Beth Poole, general manager of pilot development, helped started Delta’s WING Flight in 2015 and has helped plan the flight ever since. 

"We know representation matters. At Delta, we believe you have to see it to be it," Poole said. "We're taking ownership to improve gender diversity by exposing girls at a young age and providing a pipeline so that 10 years from now, they will be the pilots in the Delta cockpit inspiring generations of women who follow."

Delta celebrates International Girls in Aviation Day on Sunday with its fifth annual Women Inspiring our Next Generation (WING) Flight, which carried 120 girls ages 12 to 18 from Salt Lake City to NASA in Houston. (Photo: Delta)

The WING Flight was also many of the girls' first time flying. Once on the ground in Houston, the girls experienced “the worlds of flight and human space exploration,” the company said. 

The girls toured NASA’s Mission Control Center, Building 9, Johnson Space Center and Space Center Houston. 

"I never would have thought I would have had this experience. I'm really grateful for my parents who have made this possible and inspired my love of aviation," said 16-year-old Karyanna H., an 11th grader at Jordan Technical Institute. "It's such an exciting time to be in STEM. There's so much left for us to discover."

The students got to know mentors from other male-dominated aviation workgroups throughout the trip, which included a female technician from Delta’s Technical Operations team, the company said.
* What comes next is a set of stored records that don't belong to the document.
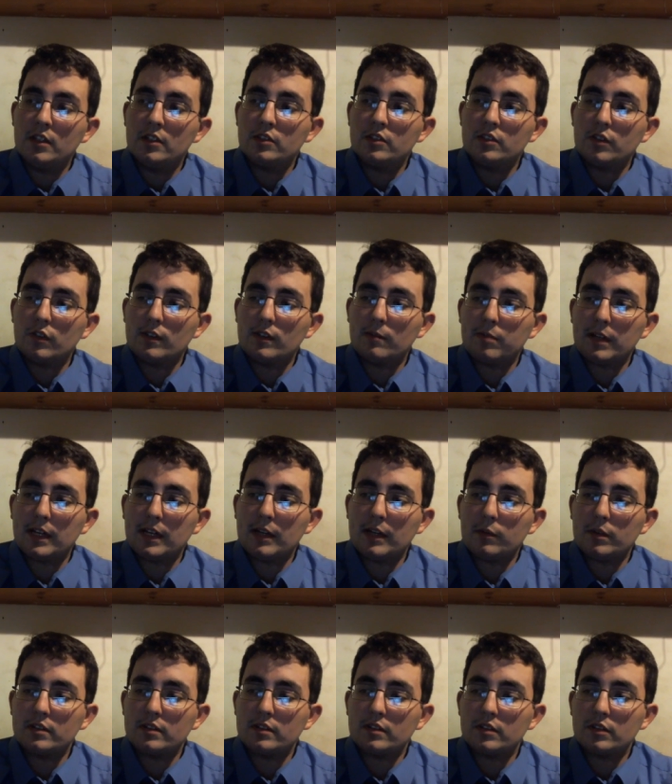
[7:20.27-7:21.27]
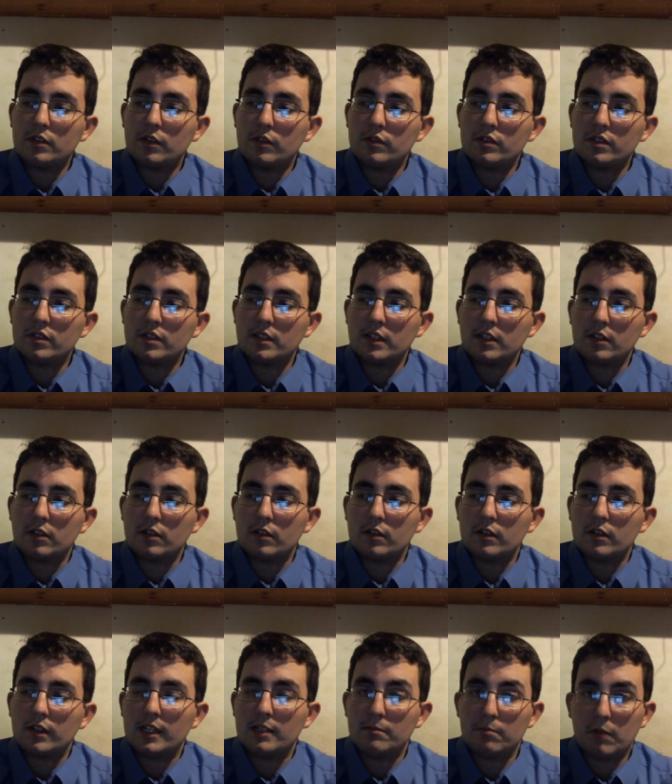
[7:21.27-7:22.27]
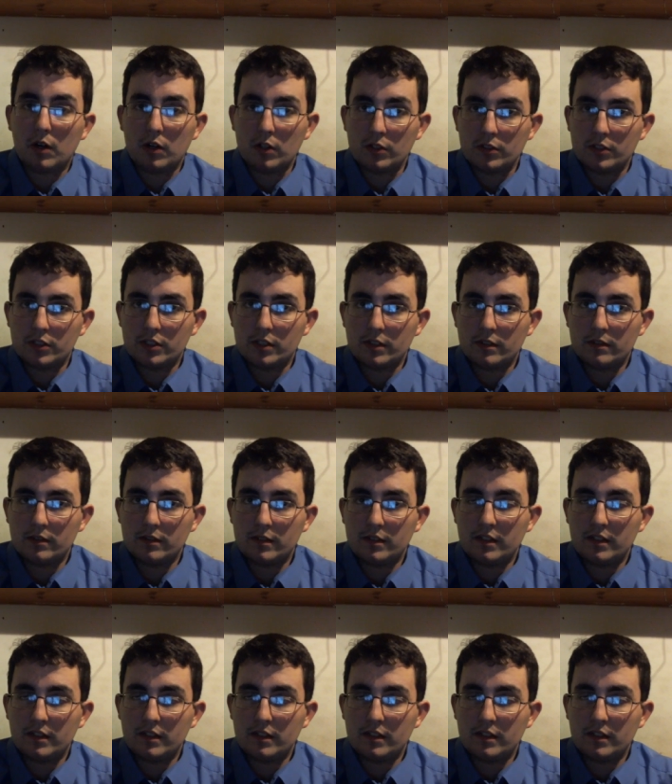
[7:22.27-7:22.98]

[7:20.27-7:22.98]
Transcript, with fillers: So the plan was to go see her in March.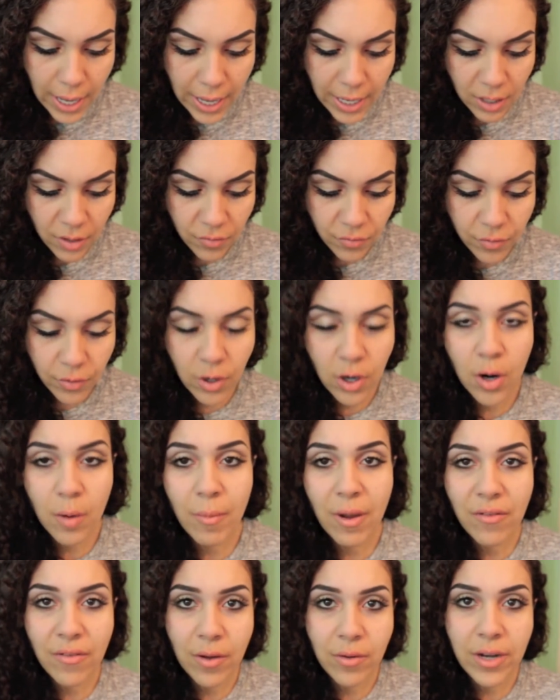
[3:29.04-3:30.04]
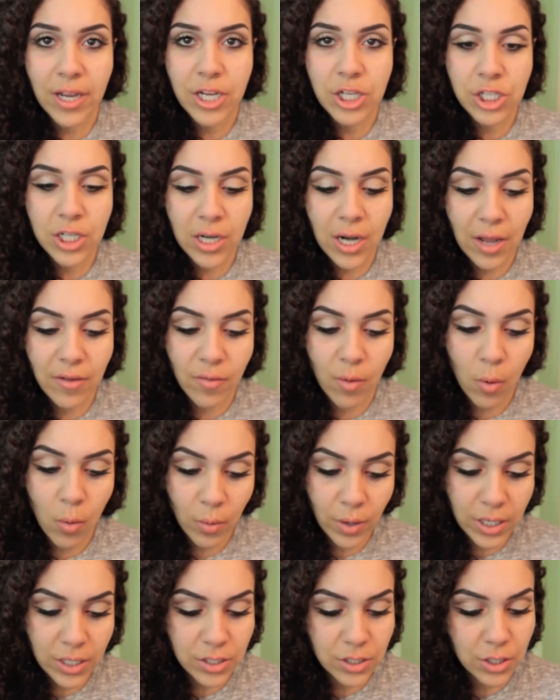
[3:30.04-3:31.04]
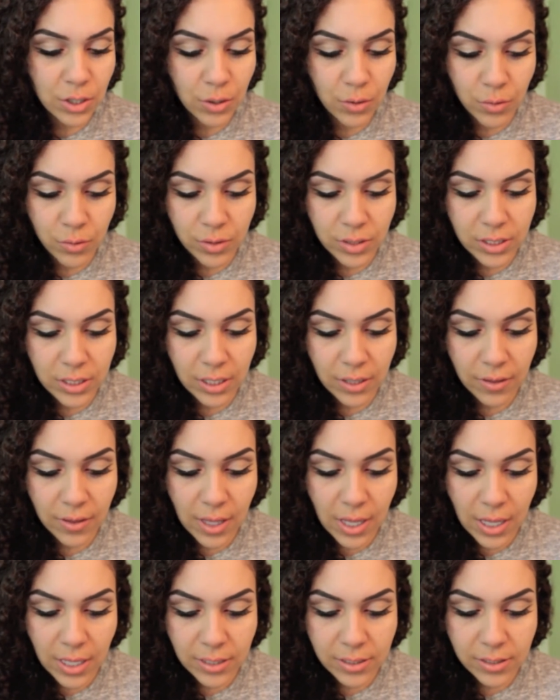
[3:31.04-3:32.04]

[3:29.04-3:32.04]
And for my foundation, I've always used the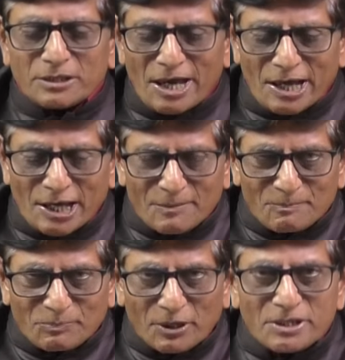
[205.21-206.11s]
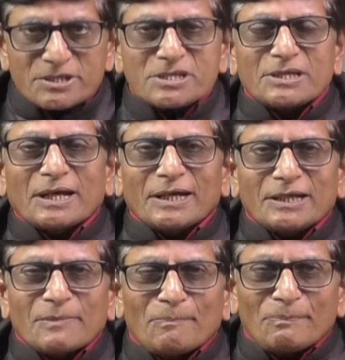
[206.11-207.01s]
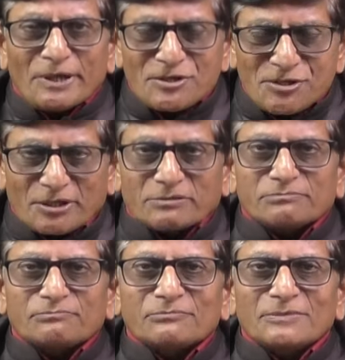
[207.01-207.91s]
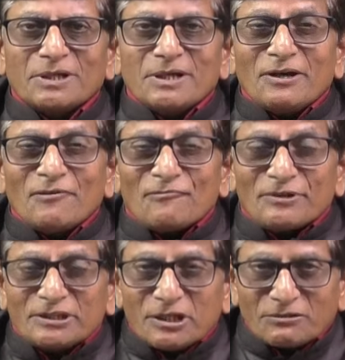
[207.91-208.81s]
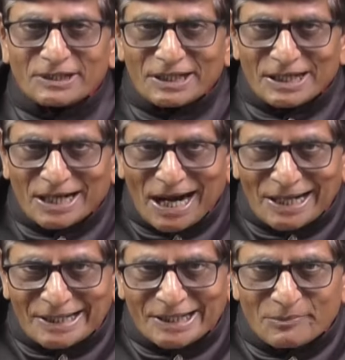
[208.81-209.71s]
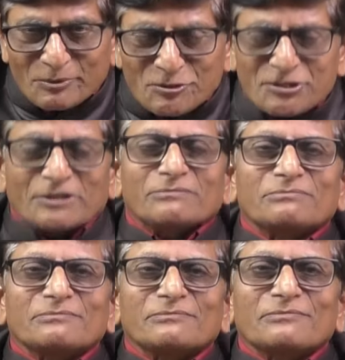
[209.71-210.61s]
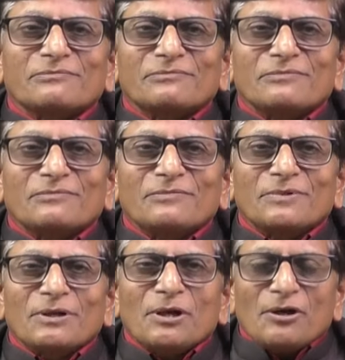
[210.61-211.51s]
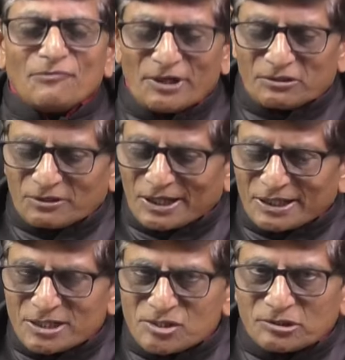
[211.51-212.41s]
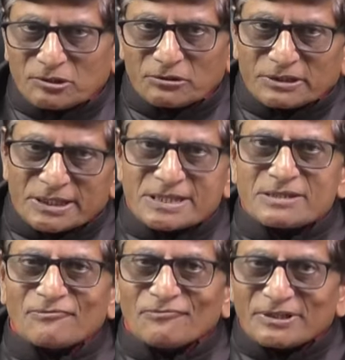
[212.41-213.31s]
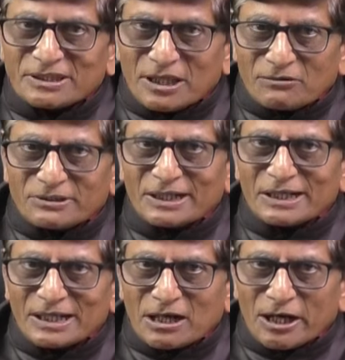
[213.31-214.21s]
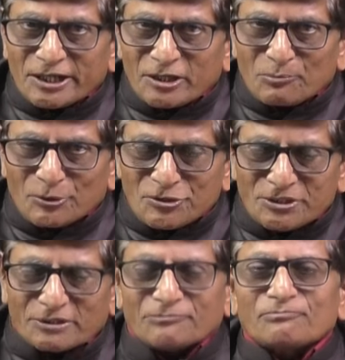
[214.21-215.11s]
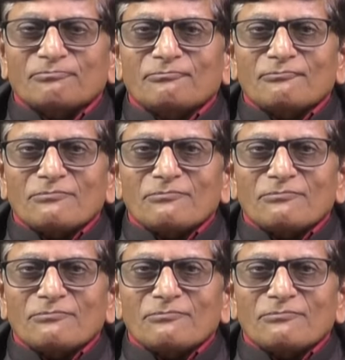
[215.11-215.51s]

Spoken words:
The employees getting pension without any contribution. We have to underscore this, without any contribution.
The girls also had lunch with Jeanette Epps, NASA astronaut and aerospace engineer.  

Delta said it is working to close the gender gap in aviation. (Photo: Delta)

"I've loved being able to look at all of the things these successful women have accomplished. I think we will learn from them and build on their foundation of success," said 17-year-old Shanae C., a 12th grader from Jordan Technical Institute. 

Delta’s WING Flight originated as an effort “to diversify a male-dominated industry and expose females to Science, Technology, Engineering and Math (STEM) careers at a young age,” the company said. This year’s anniversary makes over 600 female students who have taken to the skies with Delta through the WING Flight program.

"It didn't seem realistic to go after a career in aviation, but today I realized, 'Hey, I can do this too,'" said 17-year-old Katelyn J., a 12th grader from Advanced Learning Center.

The girls toured NASA’s Mission Control Center, Building 9, Johnson Space Center and Space Center Houston. (Photo: Delta)

Delta said the company partnered with schools that have STEM or aviation programs to provide clear paths for interested future female aviators. 

With approximately 5 percent of Delta’s pilots being women, the airline is on par with the aviation industry, according to the company. In the past four years, 7.4 percent of Delta’s new hire pilots were women, the airline said. 

“The WING Flight is one way we're working to drive those numbers upward,” Delta said. 

This story was reported from Los Angeles.